I was surprised to read a news story this morning that announced China had overtaken Germany as the world’s top exporter. It wasn’t China that surprised me; it was Germany.
Who knew that Germany was the world’s top exporter before China nosed ahead in December? Not I. But according to the news item, Germany’s exports in 2009 totaled 816 billion euros ($1.17 trillion). China’s exports for the year were $1.2 trillion, thanks to a $130.7 billion surge in December.
Americans and Britons (and members of the British Empire) marched victorious through western Europe, while the Russians grabbed the eastern part of the continent. The Allies had won the war. Hitler’s Germany was defeated, destroyed, humiliated.
Now, a little more than half a century later, Germany is a great economic power, rivaling China for world supremacy. What happened? I wish I knew. But the information I get leaves me clueless. The television news that I see doesn’t mention Germany or any European nation unless there’s a terrorist attack or some other dramatic occurrence over there. American newspapers and magazines leave me with the impression that the U.S. is the center of the world, the universe even.
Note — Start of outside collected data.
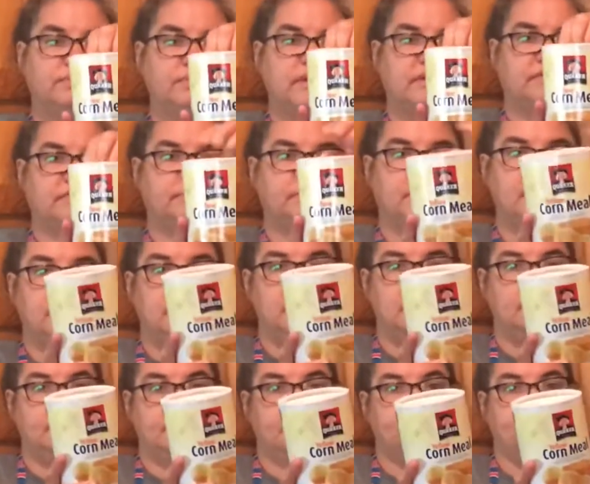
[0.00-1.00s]

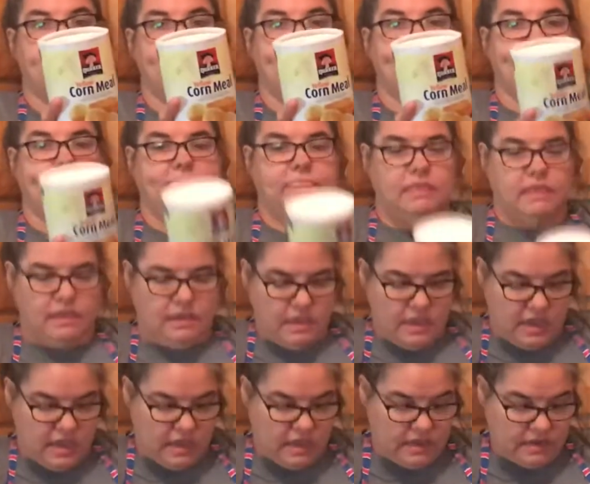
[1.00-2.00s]
recipe,
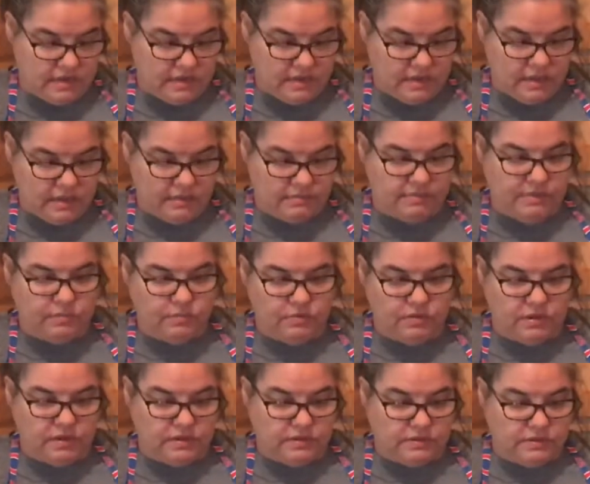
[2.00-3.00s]
and then we're
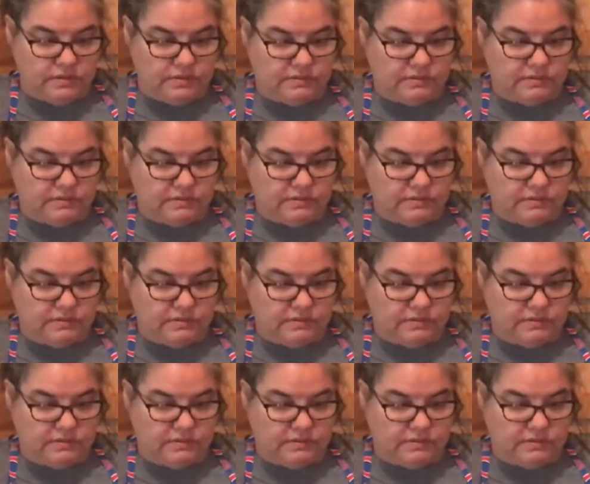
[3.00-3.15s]
going to do it.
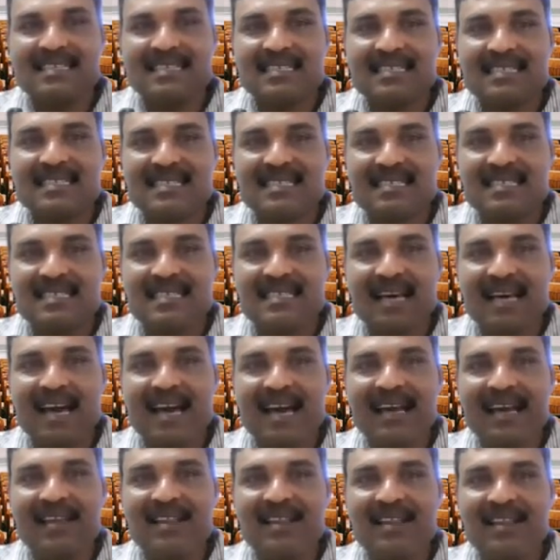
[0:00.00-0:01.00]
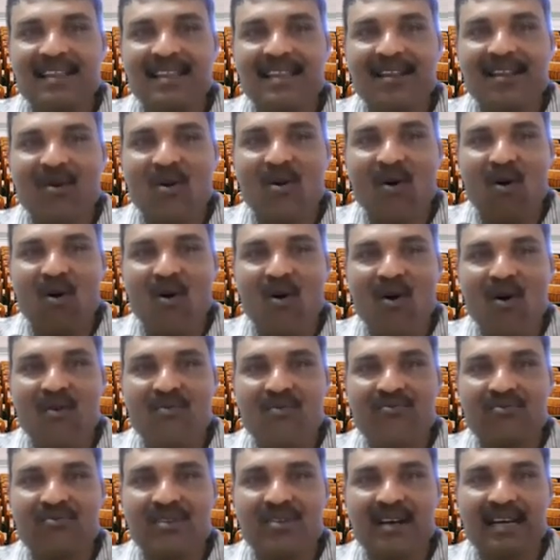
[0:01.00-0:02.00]
sine
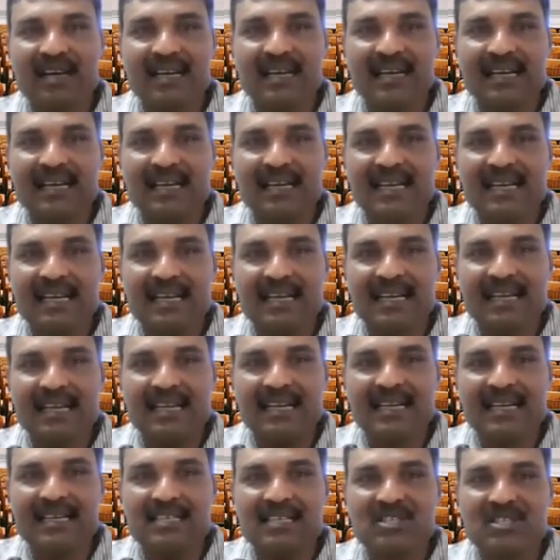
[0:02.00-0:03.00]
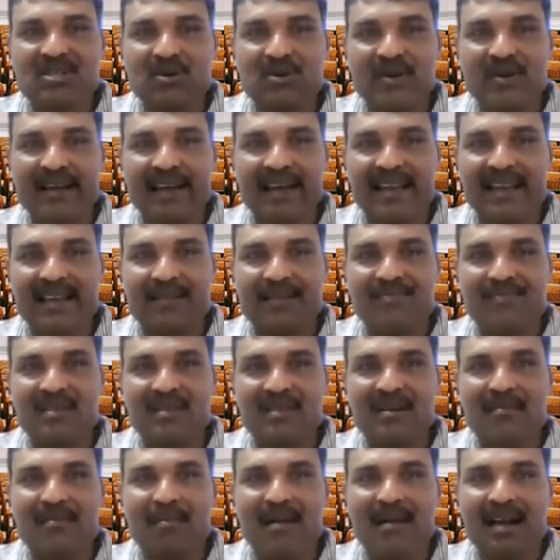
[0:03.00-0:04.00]
of e raised to n
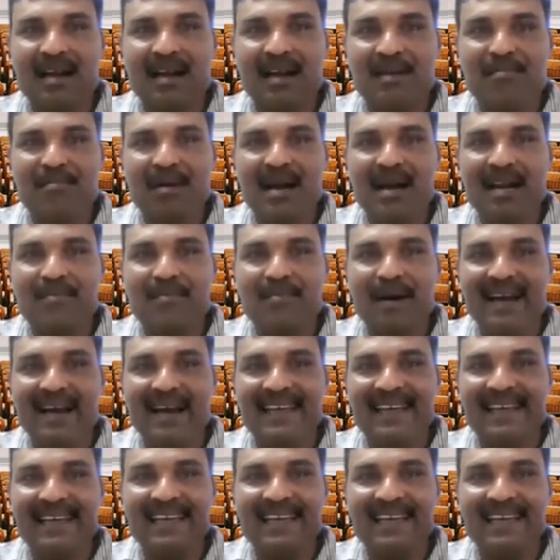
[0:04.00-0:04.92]
multiplied by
It’s the Tiger Woods scandal that rocks our world, not the economic success of some faraway place like Germany or China.
You may recall that a decade or so ago, Japan enjoyed a halcyon period. Japan, that other nation devastated by World War II. Remember those news stories about the threat posed by Japanese purchases of “trophy” properties in America? But for reasons largely ignored by the media, Japan’s economic dominance has faded, and the Japanese are apparently in as bad a mess as America. I say “apparently,” because I don’t hear or read much about Japan these days.
Are you as baffled by all this as I am? What happened to the notion that “to the victor go the spoils”? Why does one country rise and another fall, while the same financial interests get richer and richer?
Is there an alternate world out there, one we never hear about, one in which countries don’t really matter, wars don’t really bring defeat or victory, and the average Joe is kept in the dark and fed BS, like a mushroom?
While American cars sport bumper stickers urging us to “support our troops,” is the real war between a multinational ruling class and an impoverished mass of workers spread out over the various jurisdictions? Is it the money that matters, not the nationality?
Whether “China” or “Germany” – or any other country – prospers, do the same corporate investors reap the benefits?
I guess I’ll never know. I’m just one of the mushrooms.